* Data under study:
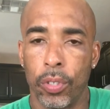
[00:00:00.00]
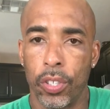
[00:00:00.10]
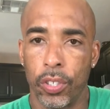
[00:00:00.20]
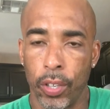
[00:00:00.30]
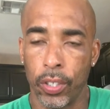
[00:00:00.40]
to
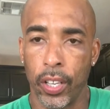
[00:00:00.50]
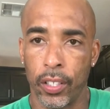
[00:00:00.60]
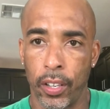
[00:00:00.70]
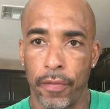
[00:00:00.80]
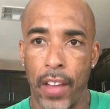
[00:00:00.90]
still get
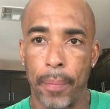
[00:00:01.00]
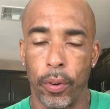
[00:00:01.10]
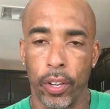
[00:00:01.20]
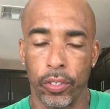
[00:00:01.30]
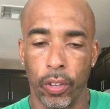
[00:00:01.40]
into the fat
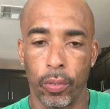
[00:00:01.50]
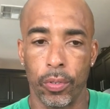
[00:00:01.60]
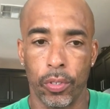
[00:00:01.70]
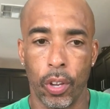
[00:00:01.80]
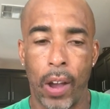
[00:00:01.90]
burning zone.
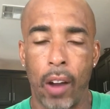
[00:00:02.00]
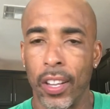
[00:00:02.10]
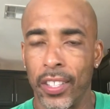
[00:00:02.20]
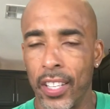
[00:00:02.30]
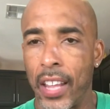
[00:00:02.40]
So I
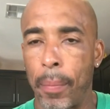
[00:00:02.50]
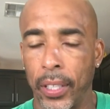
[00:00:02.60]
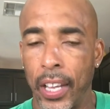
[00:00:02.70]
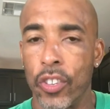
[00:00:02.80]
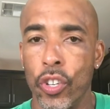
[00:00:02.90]
only did that
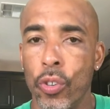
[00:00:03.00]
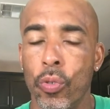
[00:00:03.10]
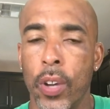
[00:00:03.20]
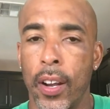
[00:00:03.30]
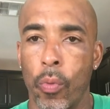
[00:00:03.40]
because I
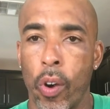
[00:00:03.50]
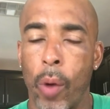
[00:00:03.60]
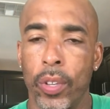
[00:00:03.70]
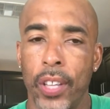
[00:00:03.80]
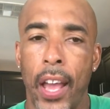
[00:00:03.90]
knew kind of where I
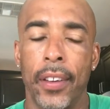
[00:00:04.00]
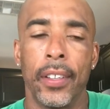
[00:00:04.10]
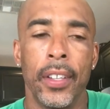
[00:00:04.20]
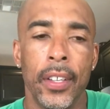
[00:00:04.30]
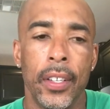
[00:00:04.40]
was at.
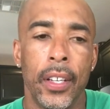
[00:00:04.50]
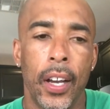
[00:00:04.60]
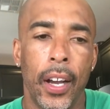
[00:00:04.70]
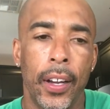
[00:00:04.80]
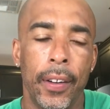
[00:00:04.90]

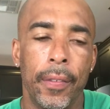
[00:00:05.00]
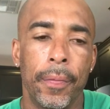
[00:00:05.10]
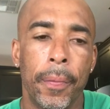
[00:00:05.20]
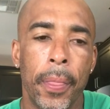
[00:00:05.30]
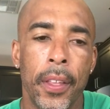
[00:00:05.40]

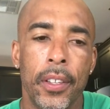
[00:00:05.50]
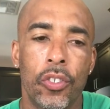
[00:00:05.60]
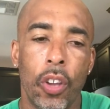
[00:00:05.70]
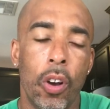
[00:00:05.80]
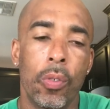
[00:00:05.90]

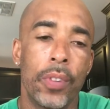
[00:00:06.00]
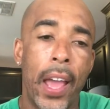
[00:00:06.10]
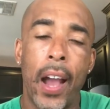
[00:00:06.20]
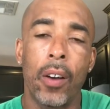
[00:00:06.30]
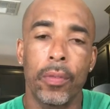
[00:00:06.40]
So
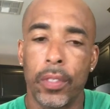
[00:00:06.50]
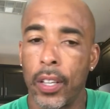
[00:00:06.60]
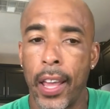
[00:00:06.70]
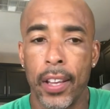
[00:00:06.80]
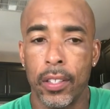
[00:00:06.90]
now
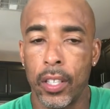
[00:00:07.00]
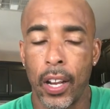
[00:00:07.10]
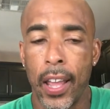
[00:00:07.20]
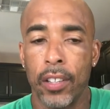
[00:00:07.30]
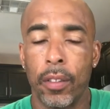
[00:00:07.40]

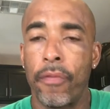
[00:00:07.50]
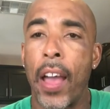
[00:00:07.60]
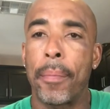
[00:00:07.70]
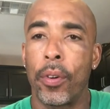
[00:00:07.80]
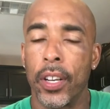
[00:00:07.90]
today's the
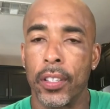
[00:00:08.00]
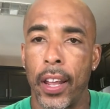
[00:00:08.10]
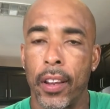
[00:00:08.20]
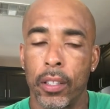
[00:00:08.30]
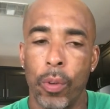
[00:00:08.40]
fat burning
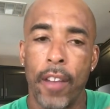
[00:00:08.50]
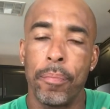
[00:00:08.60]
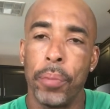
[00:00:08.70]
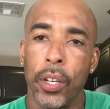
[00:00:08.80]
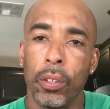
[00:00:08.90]
day. So we
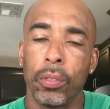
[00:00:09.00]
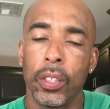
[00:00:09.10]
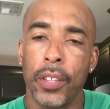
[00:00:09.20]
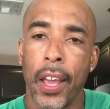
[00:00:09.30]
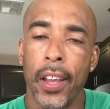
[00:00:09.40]
have
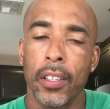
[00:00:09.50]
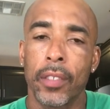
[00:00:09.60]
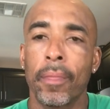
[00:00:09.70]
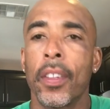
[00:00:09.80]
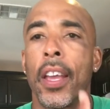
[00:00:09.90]
build
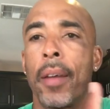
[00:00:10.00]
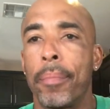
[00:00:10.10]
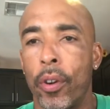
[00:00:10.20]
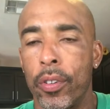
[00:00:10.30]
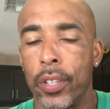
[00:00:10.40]
days
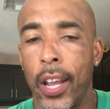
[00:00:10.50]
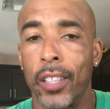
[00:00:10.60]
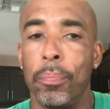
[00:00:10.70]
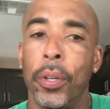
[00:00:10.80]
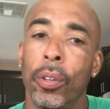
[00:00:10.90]
and burn
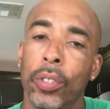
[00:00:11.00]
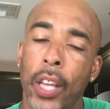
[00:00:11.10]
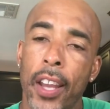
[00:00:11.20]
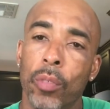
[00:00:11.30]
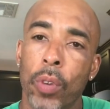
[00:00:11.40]
days. Build
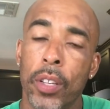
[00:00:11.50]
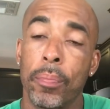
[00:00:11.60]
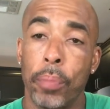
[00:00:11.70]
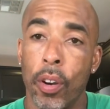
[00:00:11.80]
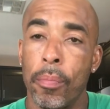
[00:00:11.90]
days, we
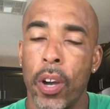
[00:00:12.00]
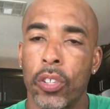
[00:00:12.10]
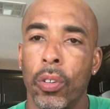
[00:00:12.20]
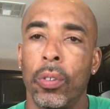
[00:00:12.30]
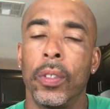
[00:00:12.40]
build
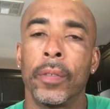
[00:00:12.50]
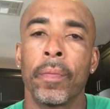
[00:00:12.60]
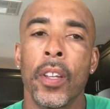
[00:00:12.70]
muscle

* Activity:
Would you repeat the material exactly, keeping out any pictures?

* Task result:
[00:00:00.00]
[00:00:00.10]
[00:00:00.20]
[00:00:00.30]
[00:00:00.40]
to
[00:00:00.50]
[00:00:00.60]
[00:00:00.70]
[00:00:00.80]
[00:00:00.90]
still get
[00:00:01.00]
[00:00:01.10]
[00:00:01.20]
[00:00:01.30]
[00:00:01.40]
into the fat
[00:00:01.50]
[00:00:01.60]
[00:00:01.70]
[00:00:01.80]
[00:00:01.90]
burning zone.
[00:00:02.00]
[00:00:02.10]
[00:00:02.20]
[00:00:02.30]
[00:00:02.40]
So I
[00:00:02.50]
[00:00:02.60]
[00:00:02.70]
[00:00:02.80]
[00:00:02.90]
only did that
[00:00:03.00]
[00:00:03.10]
[00:00:03.20]
[00:00:03.30]
[00:00:03.40]
because I
[00:00:03.50]
[00:00:03.60]
[00:00:03.70]
[00:00:03.80]
[00:00:03.90]
knew kind of where I
[00:00:04.00]
[00:00:04.10]
[00:00:04.20]
[00:00:04.30]
[00:00:04.40]
was at.
[00:00:04.50]
[00:00:04.60]
[00:00:04.70]
[00:00:04.80]
[00:00:04.90]

[00:00:05.00]
[00:00:05.10]
[00:00:05.20]
[00:00:05.30]
[00:00:05.40]

[00:00:05.50]
[00:00:05.60]
[00:00:05.70]
[00:00:05.80]
[00:00:05.90]

[00:00:06.00]
[00:00:06.10]
[00:00:06.20]
[00:00:06.30]
[00:00:06.40]
So
[00:00:06.50]
[00:00:06.60]
[00:00:06.70]
[00:00:06.80]
[00:00:06.90]
now
[00:00:07.00]
[00:00:07.10]
[00:00:07.20]
[00:00:07.30]
[00:00:07.40]

[00:00:07.50]
[00:00:07.60]
[00:00:07.70]
[00:00:07.80]
[00:00:07.90]
today's the
[00:00:08.00]
[00:00:08.10]
[00:00:08.20]
[00:00:08.30]
[00:00:08.40]
fat burning
[00:00:08.50]
[00:00:08.60]
[00:00:08.70]
[00:00:08.80]
[00:00:08.90]
day. So we
[00:00:09.00]
[00:00:09.10]
[00:00:09.20]
[00:00:09.30]
[00:00:09.40]
have
[00:00:09.50]
[00:00:09.60]
[00:00:09.70]
[00:00:09.80]
[00:00:09.90]
build
[00:00:10.00]
[00:00:10.10]
[00:00:10.20]
[00:00:10.30]
[00:00:10.40]
days
[00:00:10.50]
[00:00:10.60]
[00:00:10.70]
[00:00:10.80]
[00:00:10.90]
and burn
[00:00:11.00]
[00:00:11.10]
[00:00:11.20]
[00:00:11.30]
[00:00:11.40]
days. Build
[00:00:11.50]
[00:00:11.60]
[00:00:11.70]
[00:00:11.80]
[00:00:11.90]
days, we
[00:00:12.00]
[00:00:12.10]
[00:00:12.20]
[00:00:12.30]
[00:00:12.40]
build
[00:00:12.50]
[00:00:12.60]
[00:00:12.70]
muscle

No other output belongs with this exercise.